* WHAT IS NEEDED: Give back every record word for word, but keep the pictures out.

━━━━

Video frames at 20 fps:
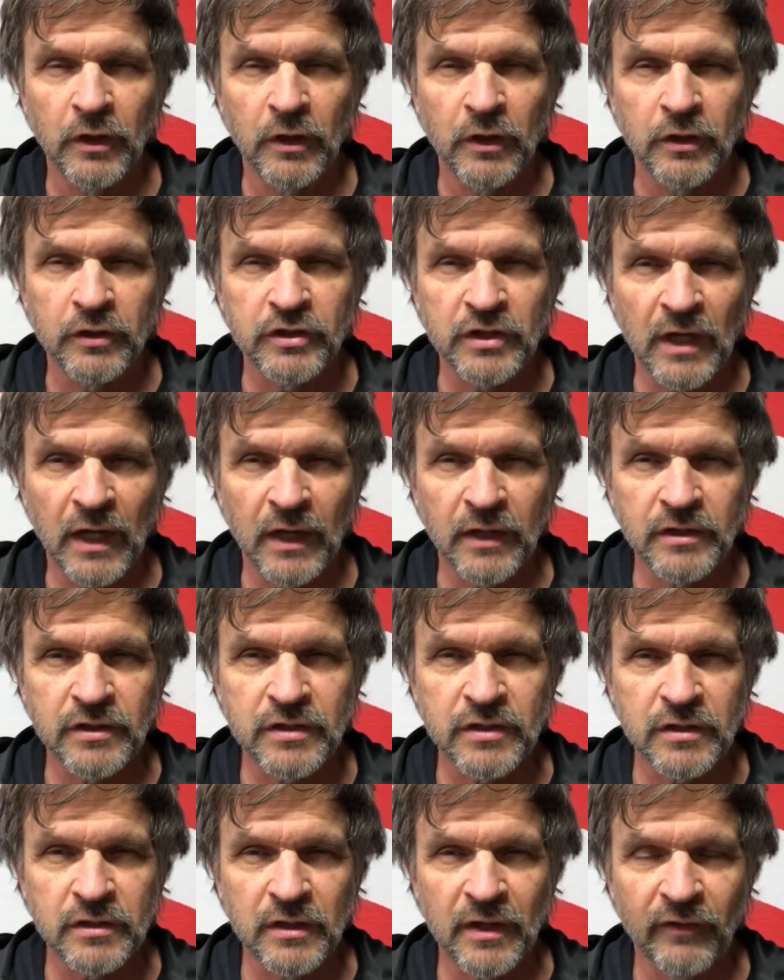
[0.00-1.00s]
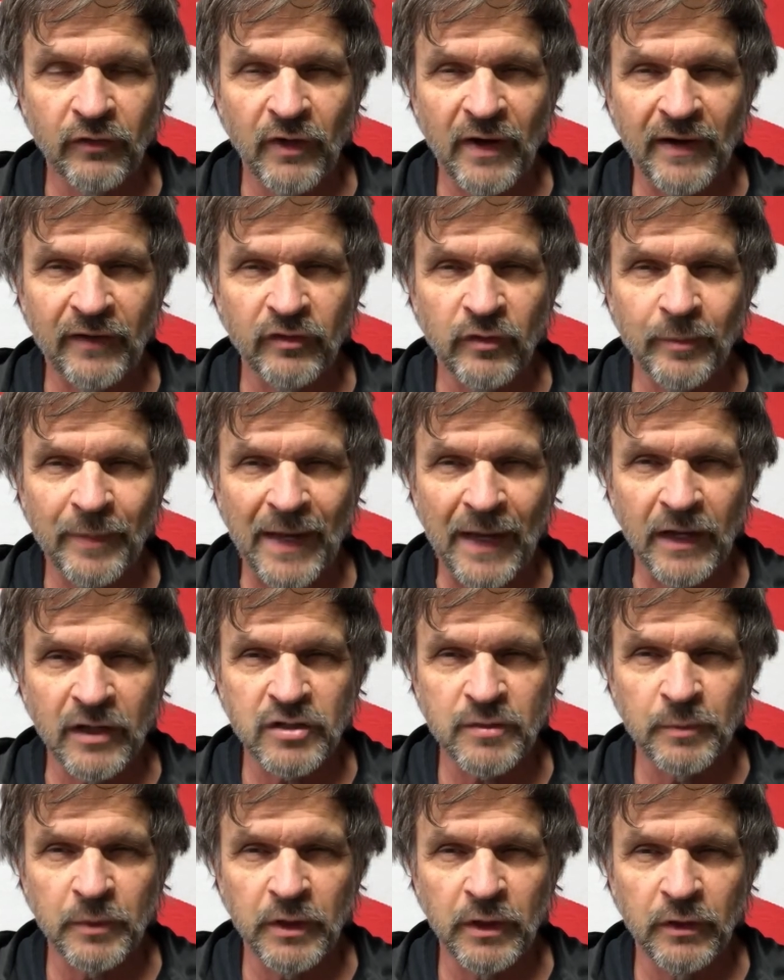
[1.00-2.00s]
shots never have the
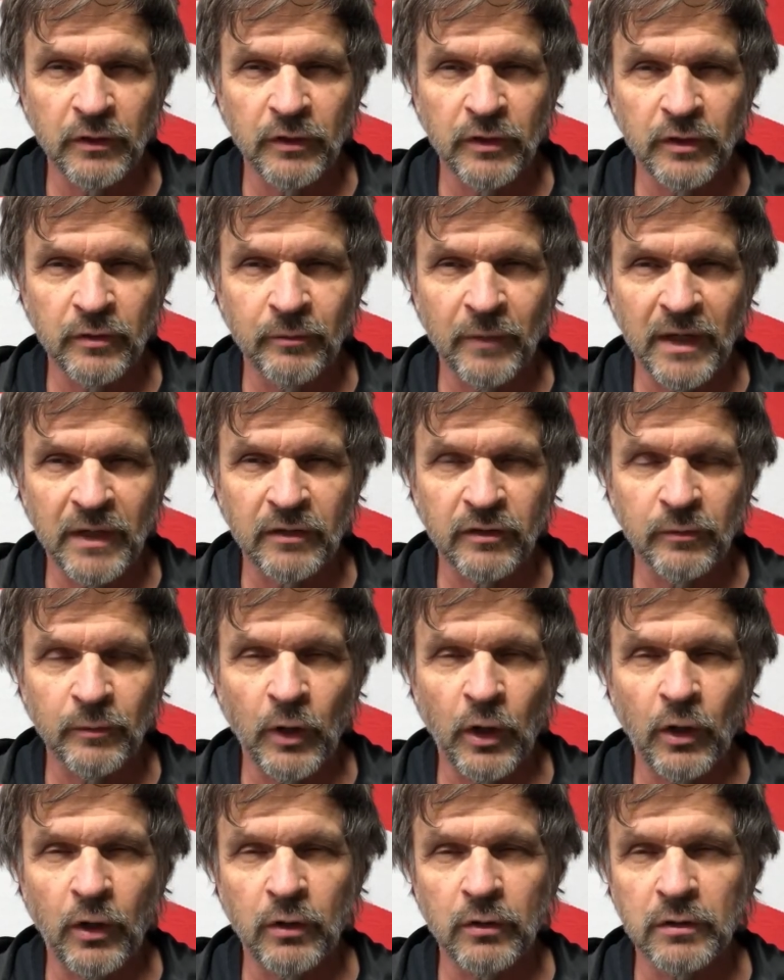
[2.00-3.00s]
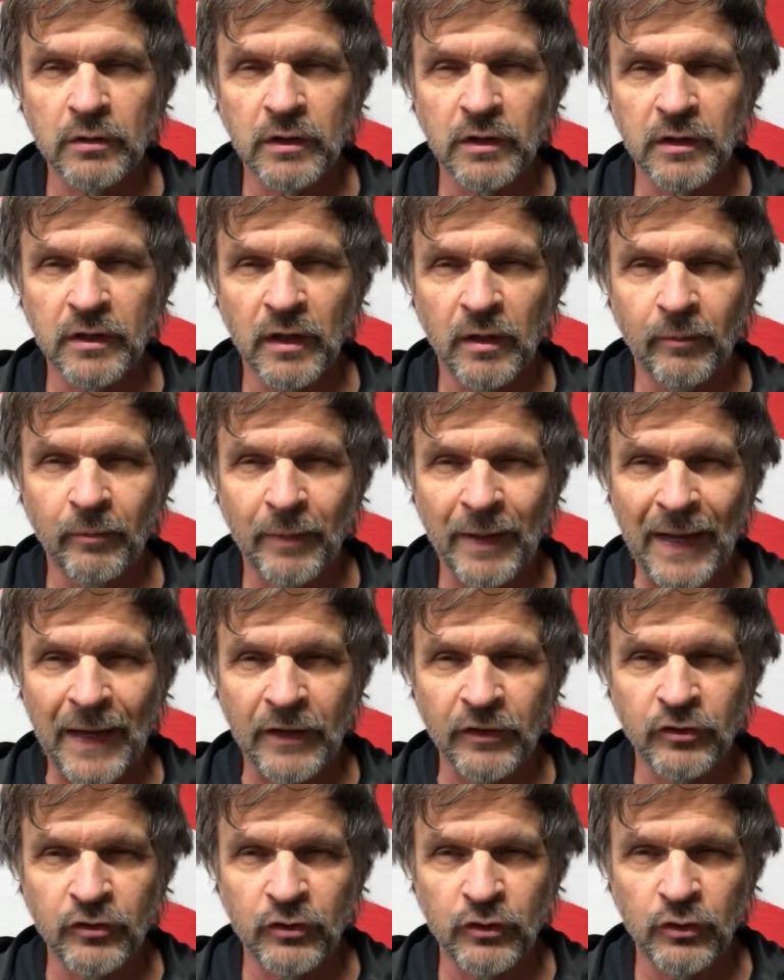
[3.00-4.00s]
backspin that make the ball come
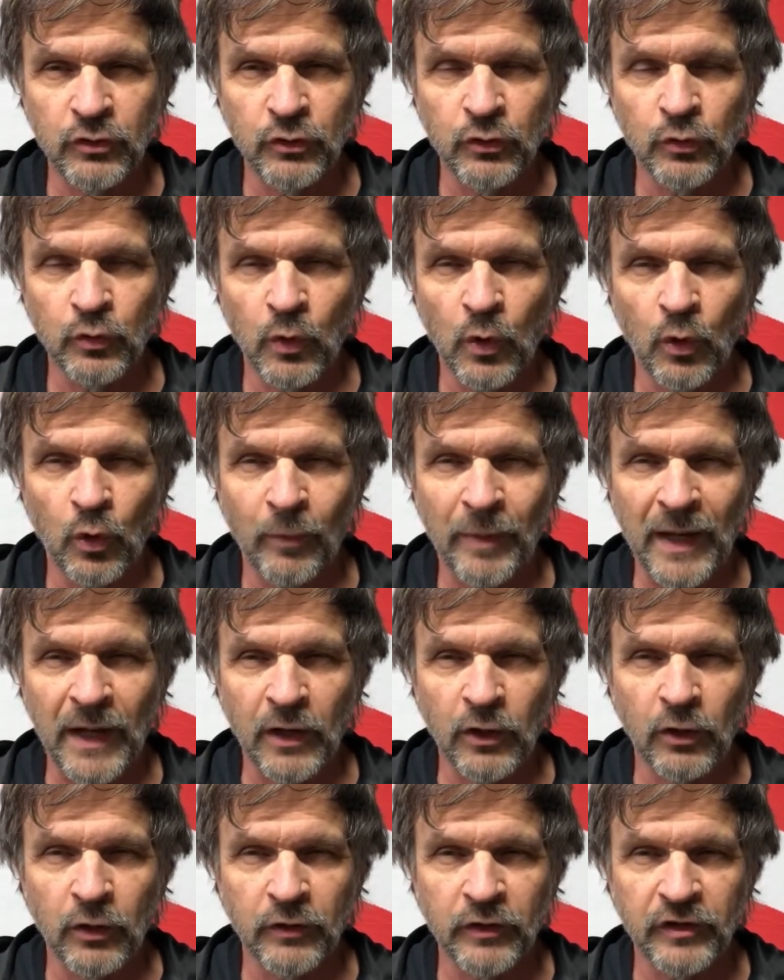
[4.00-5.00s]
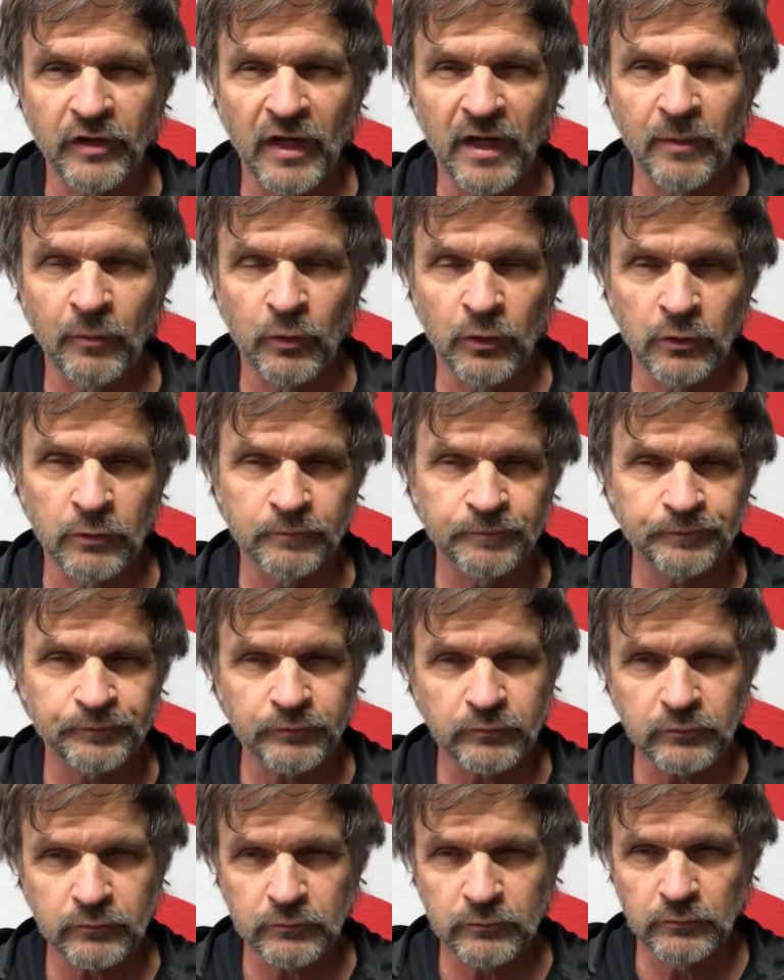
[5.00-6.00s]
back to you, roll back on the table,
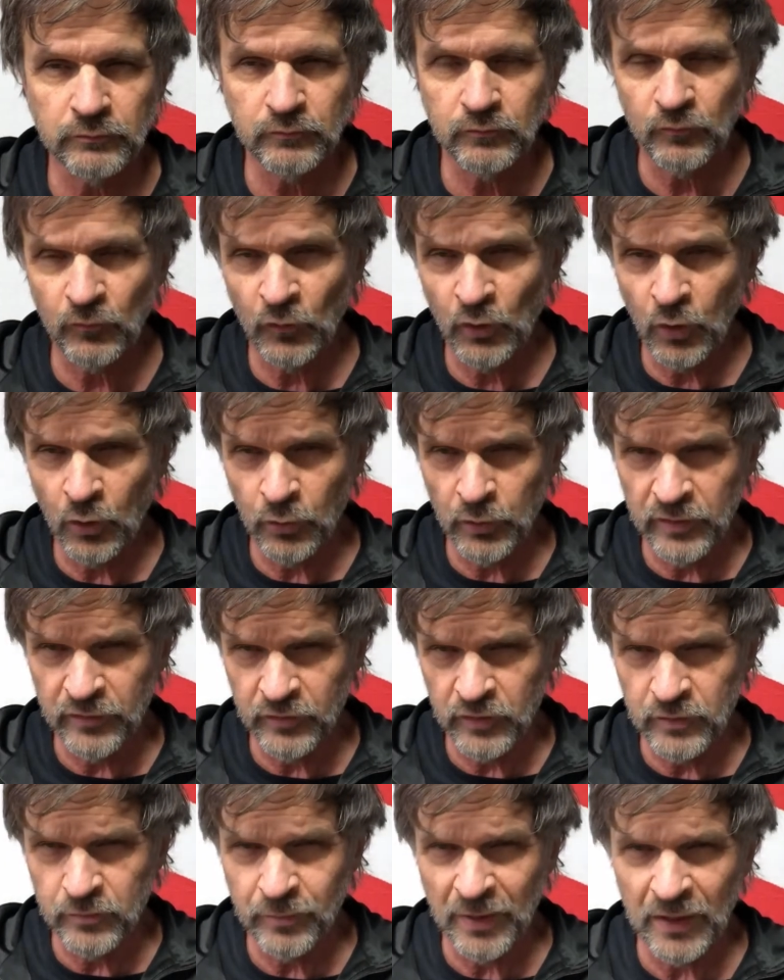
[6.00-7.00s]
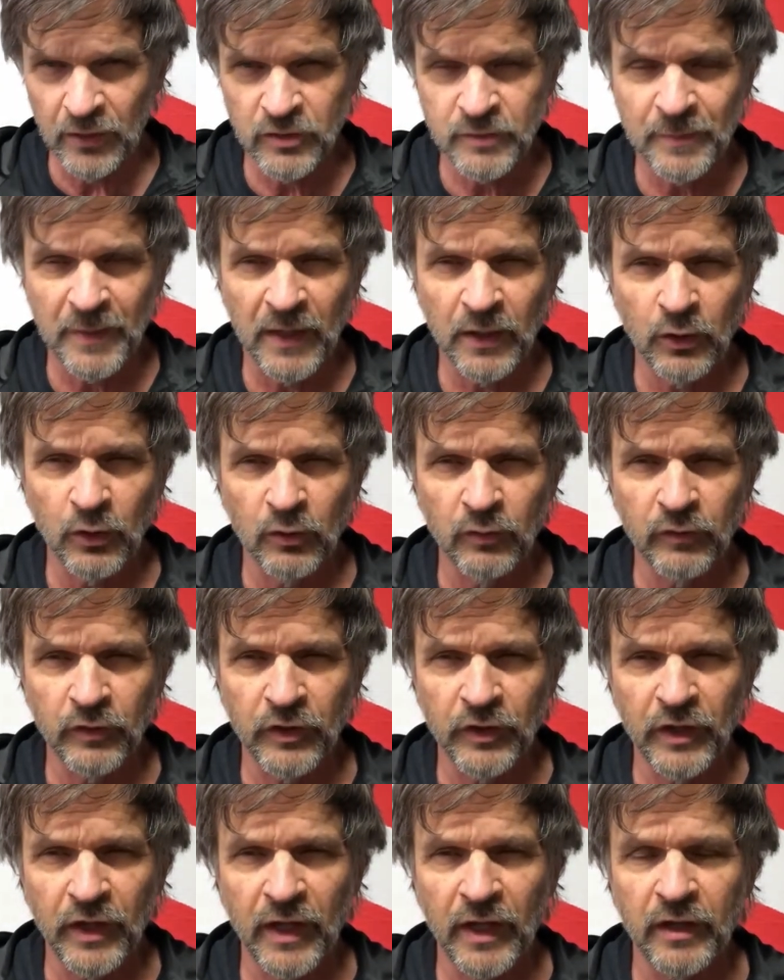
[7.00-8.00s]
or even bounce back over the
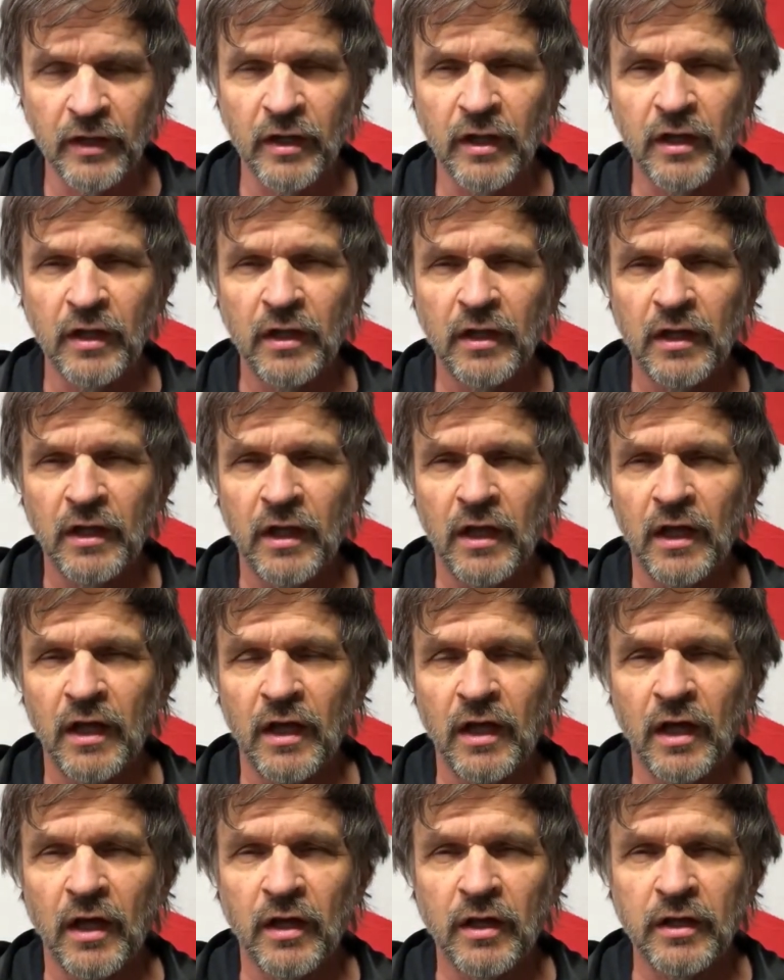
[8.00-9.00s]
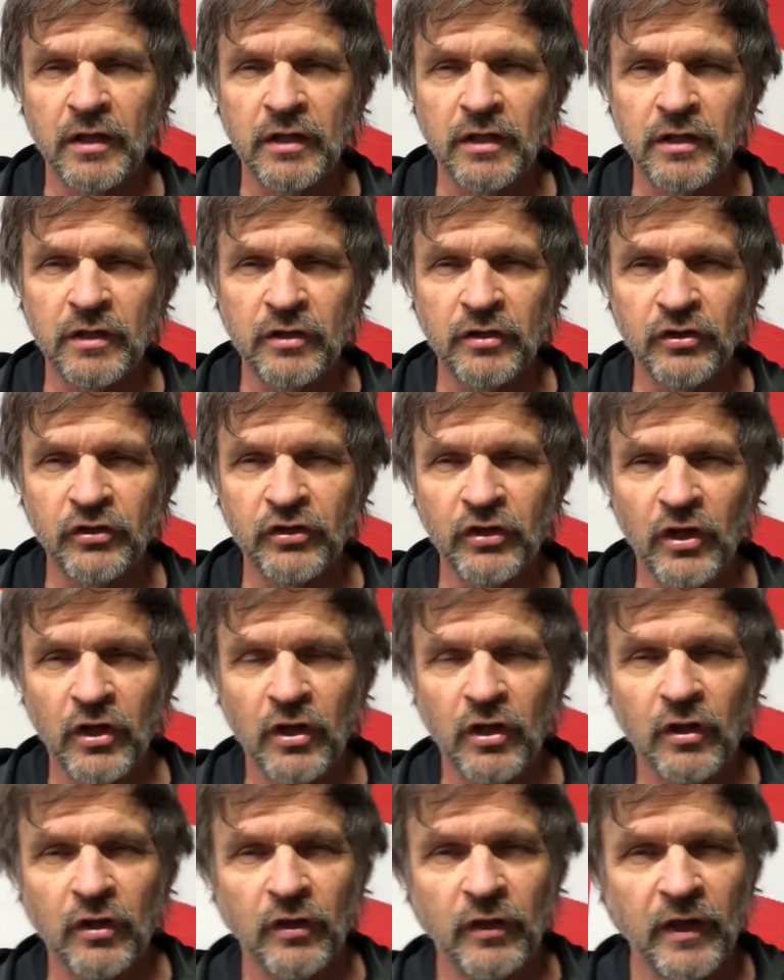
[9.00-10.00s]
net, is
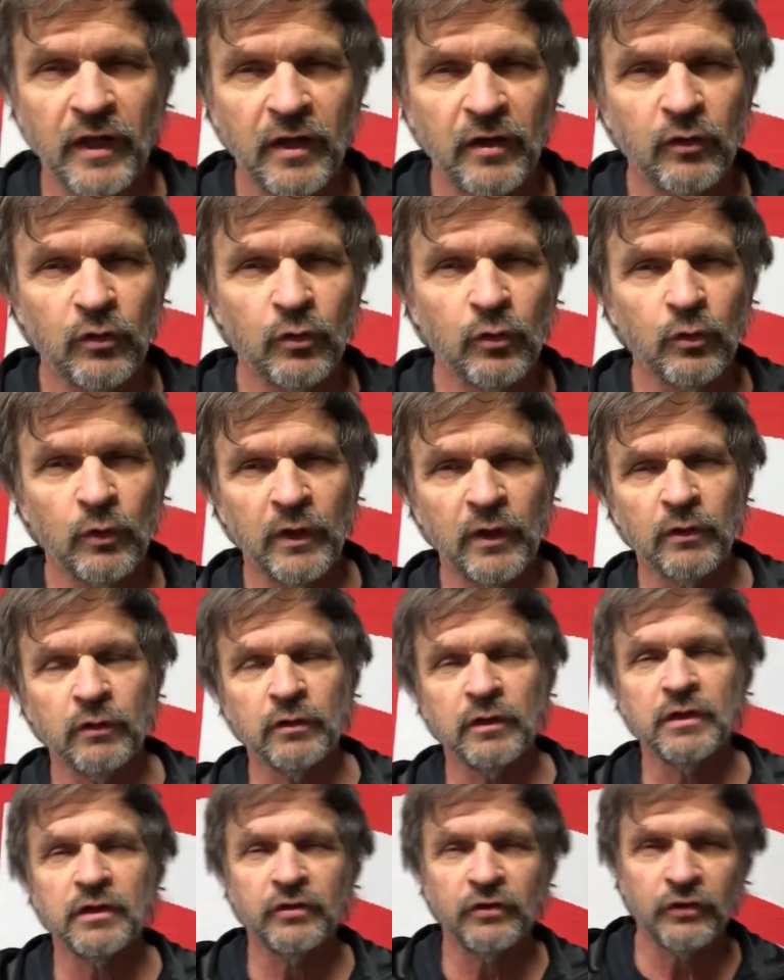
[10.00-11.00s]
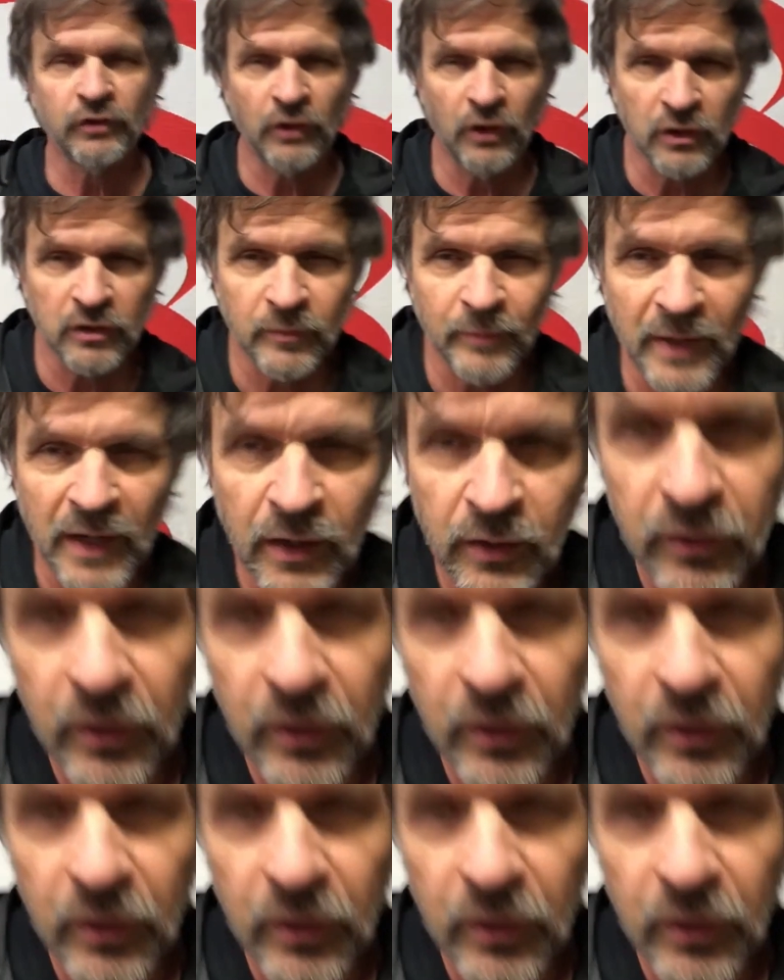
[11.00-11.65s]
that rarely is it talked about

━━━━

* TASK ANSWER:
Video frames at 20 fps:
[0.00-1.00s]
[1.00-2.00s]
shots never have the
[2.00-3.00s]
[3.00-4.00s]
backspin that make the ball come
[4.00-5.00s]
[5.00-6.00s]
back to you, roll back on the table,
[6.00-7.00s]
[7.00-8.00s]
or even bounce back over the
[8.00-9.00s]
[9.00-10.00s]
net, is
[10.00-11.00s]
[11.00-11.65s]
that rarely is it talked about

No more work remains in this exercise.